Kepada Institut, Ali membenarkan jika KPK pernah mengusung diksi penyintas korupsi yang nantinya menyumbang program penyuluhan antikorupsi. Ali lantas berucap, adapun iktikad dari KPK: merespons nilai-nilai kemanusiaan dengan merekrut koruptor yang betul-betul bertobat. Nantinya, dalam penyeleksian para koruptor tersebut bakal mengundang pelbagai ahli sehingga pemilihannya ketat. Tetapi karena terlanjur menjadi hiruk-piruk di masyarakat, akhirnya program ini tengah ditinjau kembali. “Hal ini menjadi salah satu upaya KPK memberantas korupsi lewat pendidikan,” ujar Ali.

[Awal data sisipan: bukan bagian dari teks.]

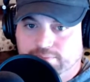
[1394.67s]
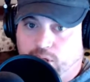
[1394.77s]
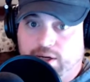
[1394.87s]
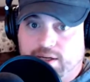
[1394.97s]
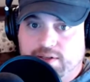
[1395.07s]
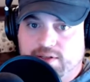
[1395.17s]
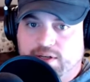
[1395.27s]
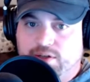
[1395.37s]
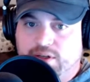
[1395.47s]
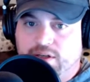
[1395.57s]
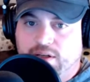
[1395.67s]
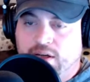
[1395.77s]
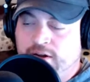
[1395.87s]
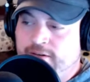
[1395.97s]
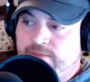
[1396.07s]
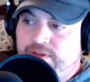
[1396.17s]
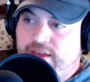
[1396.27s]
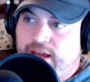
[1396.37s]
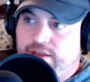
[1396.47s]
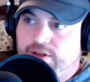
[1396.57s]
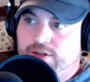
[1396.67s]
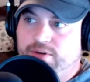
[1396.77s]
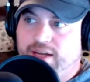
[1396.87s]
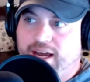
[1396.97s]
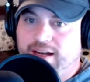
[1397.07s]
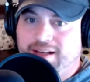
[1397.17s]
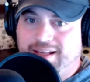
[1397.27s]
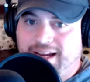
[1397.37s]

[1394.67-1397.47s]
parties, essentially, that the Jews had.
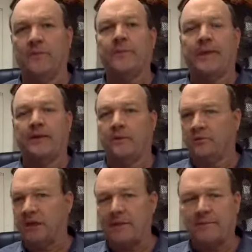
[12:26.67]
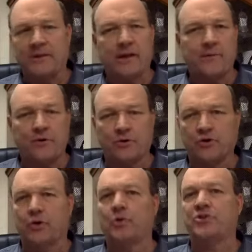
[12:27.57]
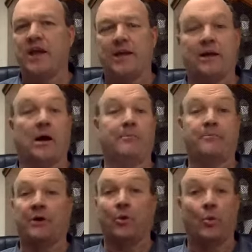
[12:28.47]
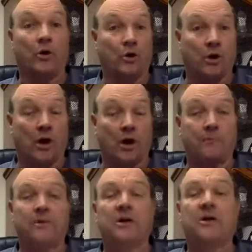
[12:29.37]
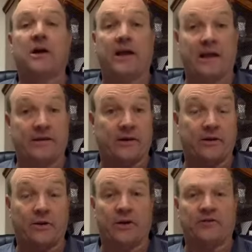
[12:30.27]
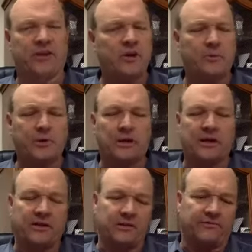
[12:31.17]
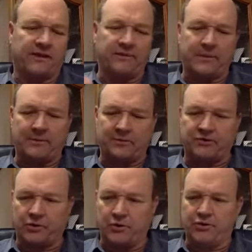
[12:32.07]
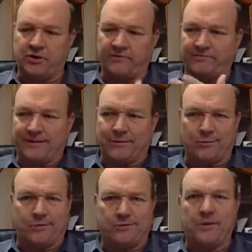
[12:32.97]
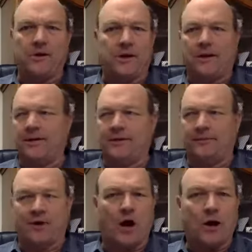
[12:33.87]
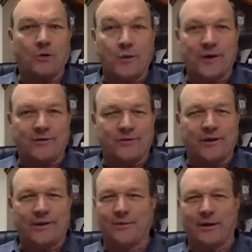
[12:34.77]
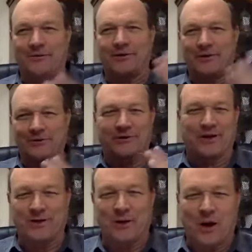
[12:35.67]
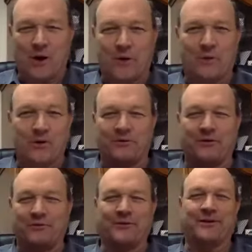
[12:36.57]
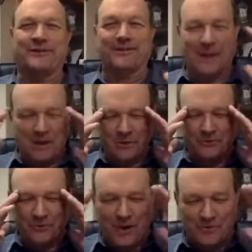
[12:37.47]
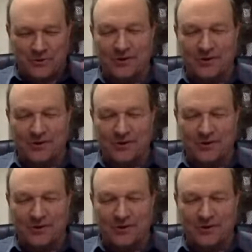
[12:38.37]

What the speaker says: and they will type in the name of your church, and up it will come, and there it is. And you can put Faith Baptist Church of, Conway, whatever it is, there, Eric, where you're from, I know it's New Hampshire.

Salah seorang Pegawai Biro Hubungan Masyarakat KPK yang tersingkirkan, Tata Khoiriyah amat geram dengan rencana KPK yang bakal merekrut para koruptor untuk turut andil dalam program penyuluhan antikorupsi. Menurut Tata, hal ini membuat 58 bekas pegawai KPK merasa terhina lantaran cap merah yang ditempelkan pada mereka pasca hasil Tes Wawasan Kebangsaan (TWK). “Koruptor masih bisa diterima dan dibina, sedangkan kami (58 bekas pegawai KPK) seolah-olah dianggap lebih berbahaya dari koruptor. Itu merusak akal sehat kita semua,” tegas Tata, Jumat (15/10).
Bahasa Kiwari
Nuryani lantas memberikan sudut pandangnya seputar bahasa kepada Institut. Bahasa atau bahkan istilah, tuturnya, bersifat luwes, sesuai kebutuhan masyarakat dan arbiter–––disepakati oleh pihak-pihak tertentu. Dari sifatnya itulah, pelbagai bahasa baru terus bermunculan.
Dosen yang berfokus pada pengajaran linguistik itu juga menilai bila sejatinya bahasa adalah netral. Namun, para pendengar alias lawan bicara kadangkala merasa tersinggung dengan apa yang orang lain ucapkan kepadanya. “Bagaimana seseorang merasakan dan mendengarkan (suatu bahasa), itulah yang membuat bahasa tidak netral,” imbuh Nuryani.
Di samping hal tersebut, Fauzan menjelaskan bila bahasa memang dimaksudkan untuk tujuan tertentu. Selain itu, bahasa juga mampu membawa seseorang untuk meneropong pandangannya tentang fakta sosial di sekitarnya. Menurut pengamatan Fauzan, khalayak luas saat ini condong untuk berusaha benar secara politis. Hal ini terpampang jelas dalam kehidupan sehari-hari: jika berkata sesuatu hal tetapi seakan-akan membuat lawan bicara tersinggung. “Standar mereka (masyarakat) yang membuat bahasa-bahasa tertentu dianggap tidak pantas,” pungkas Fauzan.